### BRIEF
Your answer must be an exact copy of the records below, minus the pictures.

### DATA
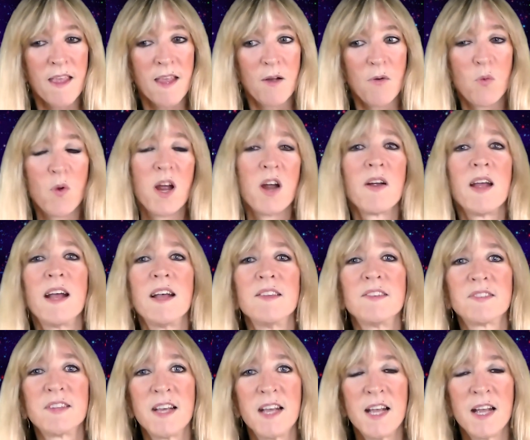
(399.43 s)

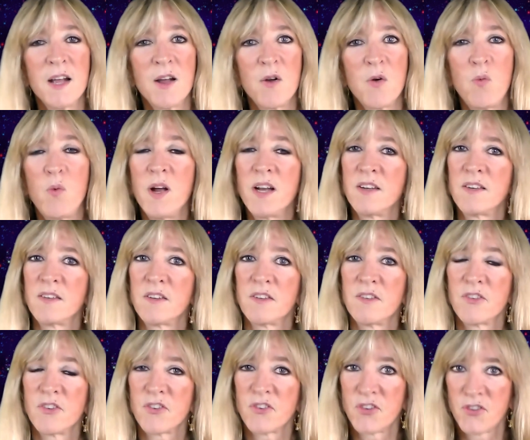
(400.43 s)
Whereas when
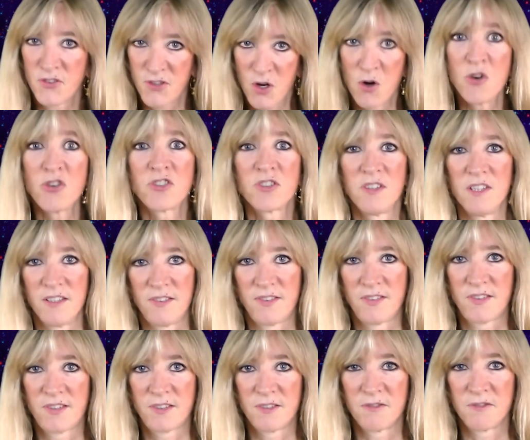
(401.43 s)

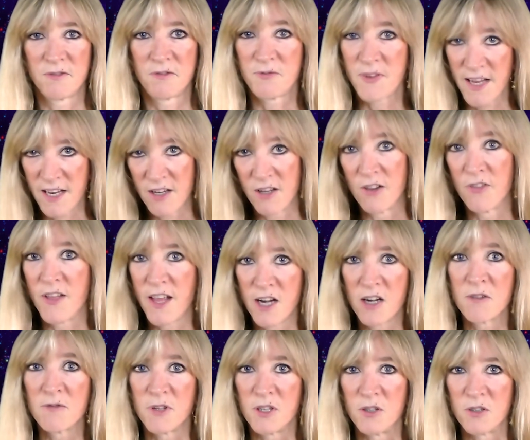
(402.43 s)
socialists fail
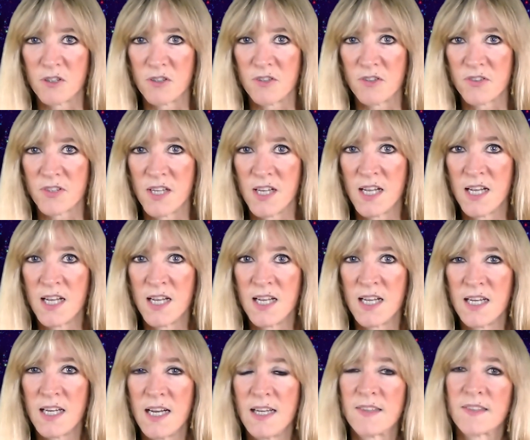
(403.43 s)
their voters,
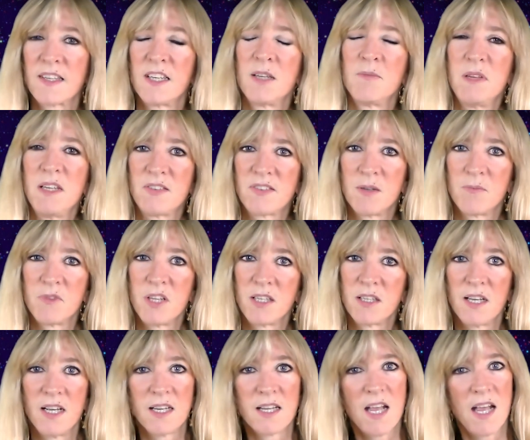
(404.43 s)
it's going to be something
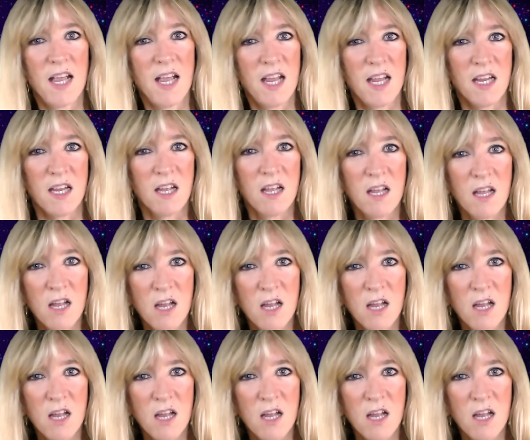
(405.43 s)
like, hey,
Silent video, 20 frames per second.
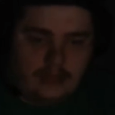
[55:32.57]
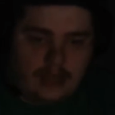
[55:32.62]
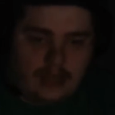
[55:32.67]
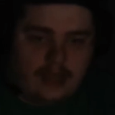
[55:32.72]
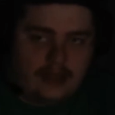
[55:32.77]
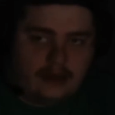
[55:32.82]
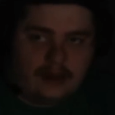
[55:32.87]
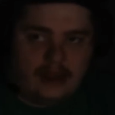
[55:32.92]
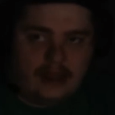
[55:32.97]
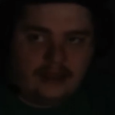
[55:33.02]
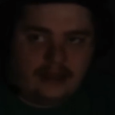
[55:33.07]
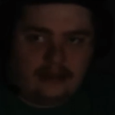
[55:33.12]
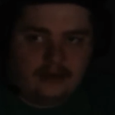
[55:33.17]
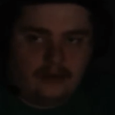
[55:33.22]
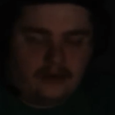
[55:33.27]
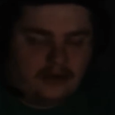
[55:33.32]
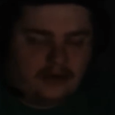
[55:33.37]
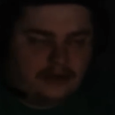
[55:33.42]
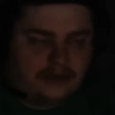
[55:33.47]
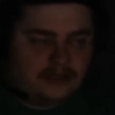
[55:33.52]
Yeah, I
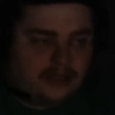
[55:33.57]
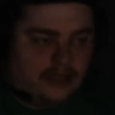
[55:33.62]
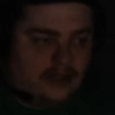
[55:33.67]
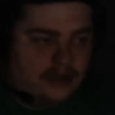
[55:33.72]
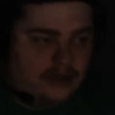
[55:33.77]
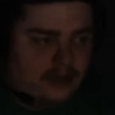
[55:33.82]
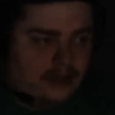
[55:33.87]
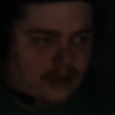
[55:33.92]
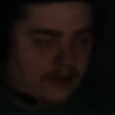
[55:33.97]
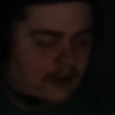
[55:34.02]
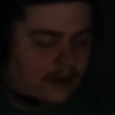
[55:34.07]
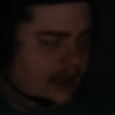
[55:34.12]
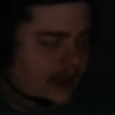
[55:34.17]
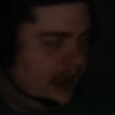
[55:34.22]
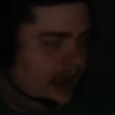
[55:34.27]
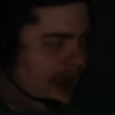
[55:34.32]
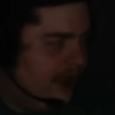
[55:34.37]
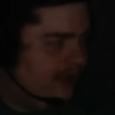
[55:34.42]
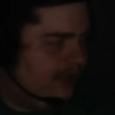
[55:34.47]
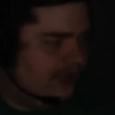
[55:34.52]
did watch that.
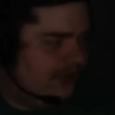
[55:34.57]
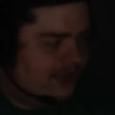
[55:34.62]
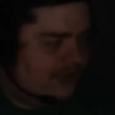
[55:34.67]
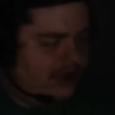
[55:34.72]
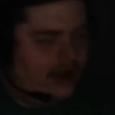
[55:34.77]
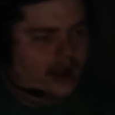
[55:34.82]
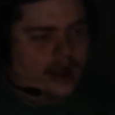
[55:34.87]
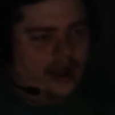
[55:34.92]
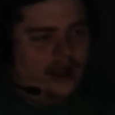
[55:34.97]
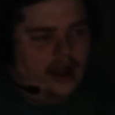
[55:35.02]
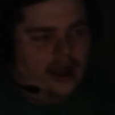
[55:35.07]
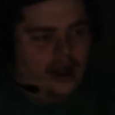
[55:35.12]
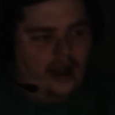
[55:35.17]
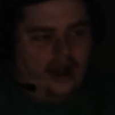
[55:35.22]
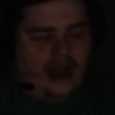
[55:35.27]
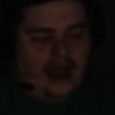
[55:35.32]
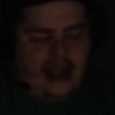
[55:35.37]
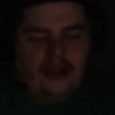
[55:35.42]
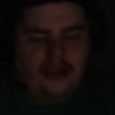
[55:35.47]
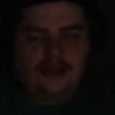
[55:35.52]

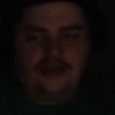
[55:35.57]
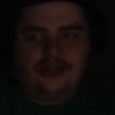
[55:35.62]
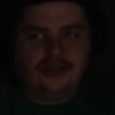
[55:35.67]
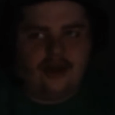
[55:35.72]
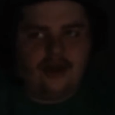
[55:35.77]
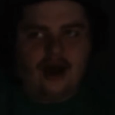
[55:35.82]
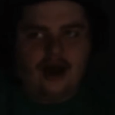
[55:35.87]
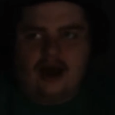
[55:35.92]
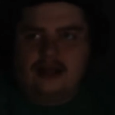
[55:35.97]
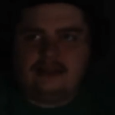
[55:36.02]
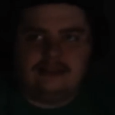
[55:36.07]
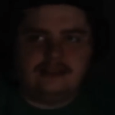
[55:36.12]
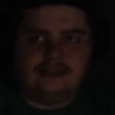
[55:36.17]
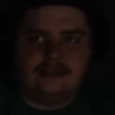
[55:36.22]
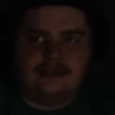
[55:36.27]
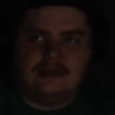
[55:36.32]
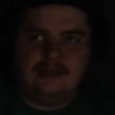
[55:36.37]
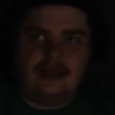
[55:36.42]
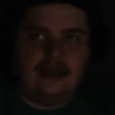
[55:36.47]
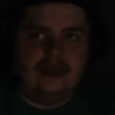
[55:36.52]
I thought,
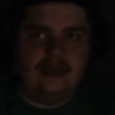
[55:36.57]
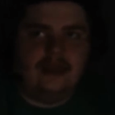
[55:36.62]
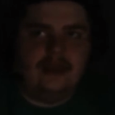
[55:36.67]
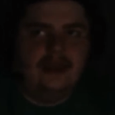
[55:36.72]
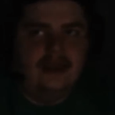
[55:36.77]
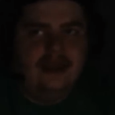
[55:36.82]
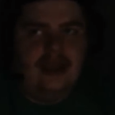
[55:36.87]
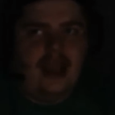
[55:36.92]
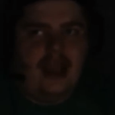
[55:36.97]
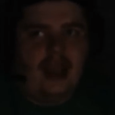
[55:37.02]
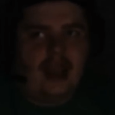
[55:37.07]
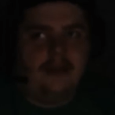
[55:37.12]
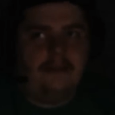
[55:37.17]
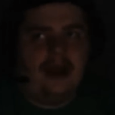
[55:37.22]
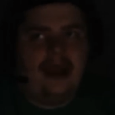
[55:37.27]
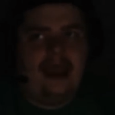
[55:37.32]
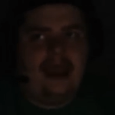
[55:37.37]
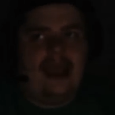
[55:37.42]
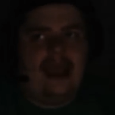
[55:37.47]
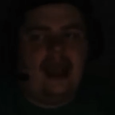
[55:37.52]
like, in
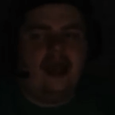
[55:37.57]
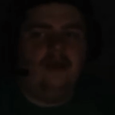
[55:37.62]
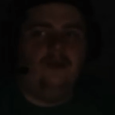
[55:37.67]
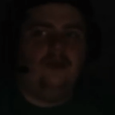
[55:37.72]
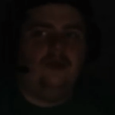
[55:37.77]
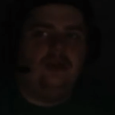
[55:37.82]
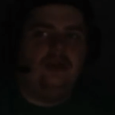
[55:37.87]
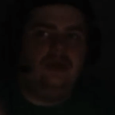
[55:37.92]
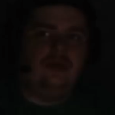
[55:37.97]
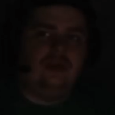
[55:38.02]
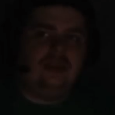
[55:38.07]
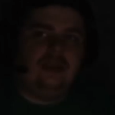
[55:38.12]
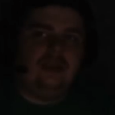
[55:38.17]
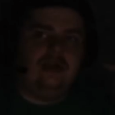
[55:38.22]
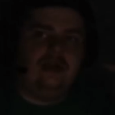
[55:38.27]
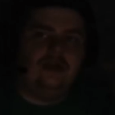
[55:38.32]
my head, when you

### SOLVED PROBLEM
(399.43 s)

(400.43 s)
Whereas when
(401.43 s)

(402.43 s)
socialists fail
(403.43 s)
their voters,
(404.43 s)
it's going to be something
(405.43 s)
like, hey,
Silent video, 20 frames per second.
[55:32.57]
[55:32.62]
[55:32.67]
[55:32.72]
[55:32.77]
[55:32.82]
[55:32.87]
[55:32.92]
[55:32.97]
[55:33.02]
[55:33.07]
[55:33.12]
[55:33.17]
[55:33.22]
[55:33.27]
[55:33.32]
[55:33.37]
[55:33.42]
[55:33.47]
[55:33.52]
Yeah, I
[55:33.57]
[55:33.62]
[55:33.67]
[55:33.72]
[55:33.77]
[55:33.82]
[55:33.87]
[55:33.92]
[55:33.97]
[55:34.02]
[55:34.07]
[55:34.12]
[55:34.17]
[55:34.22]
[55:34.27]
[55:34.32]
[55:34.37]
[55:34.42]
[55:34.47]
[55:34.52]
did watch that.
[55:34.57]
[55:34.62]
[55:34.67]
[55:34.72]
[55:34.77]
[55:34.82]
[55:34.87]
[55:34.92]
[55:34.97]
[55:35.02]
[55:35.07]
[55:35.12]
[55:35.17]
[55:35.22]
[55:35.27]
[55:35.32]
[55:35.37]
[55:35.42]
[55:35.47]
[55:35.52]

[55:35.57]
[55:35.62]
[55:35.67]
[55:35.72]
[55:35.77]
[55:35.82]
[55:35.87]
[55:35.92]
[55:35.97]
[55:36.02]
[55:36.07]
[55:36.12]
[55:36.17]
[55:36.22]
[55:36.27]
[55:36.32]
[55:36.37]
[55:36.42]
[55:36.47]
[55:36.52]
I thought,
[55:36.57]
[55:36.62]
[55:36.67]
[55:36.72]
[55:36.77]
[55:36.82]
[55:36.87]
[55:36.92]
[55:36.97]
[55:37.02]
[55:37.07]
[55:37.12]
[55:37.17]
[55:37.22]
[55:37.27]
[55:37.32]
[55:37.37]
[55:37.42]
[55:37.47]
[55:37.52]
like, in
[55:37.57]
[55:37.62]
[55:37.67]
[55:37.72]
[55:37.77]
[55:37.82]
[55:37.87]
[55:37.92]
[55:37.97]
[55:38.02]
[55:38.07]
[55:38.12]
[55:38.17]
[55:38.22]
[55:38.27]
[55:38.32]
my head, when you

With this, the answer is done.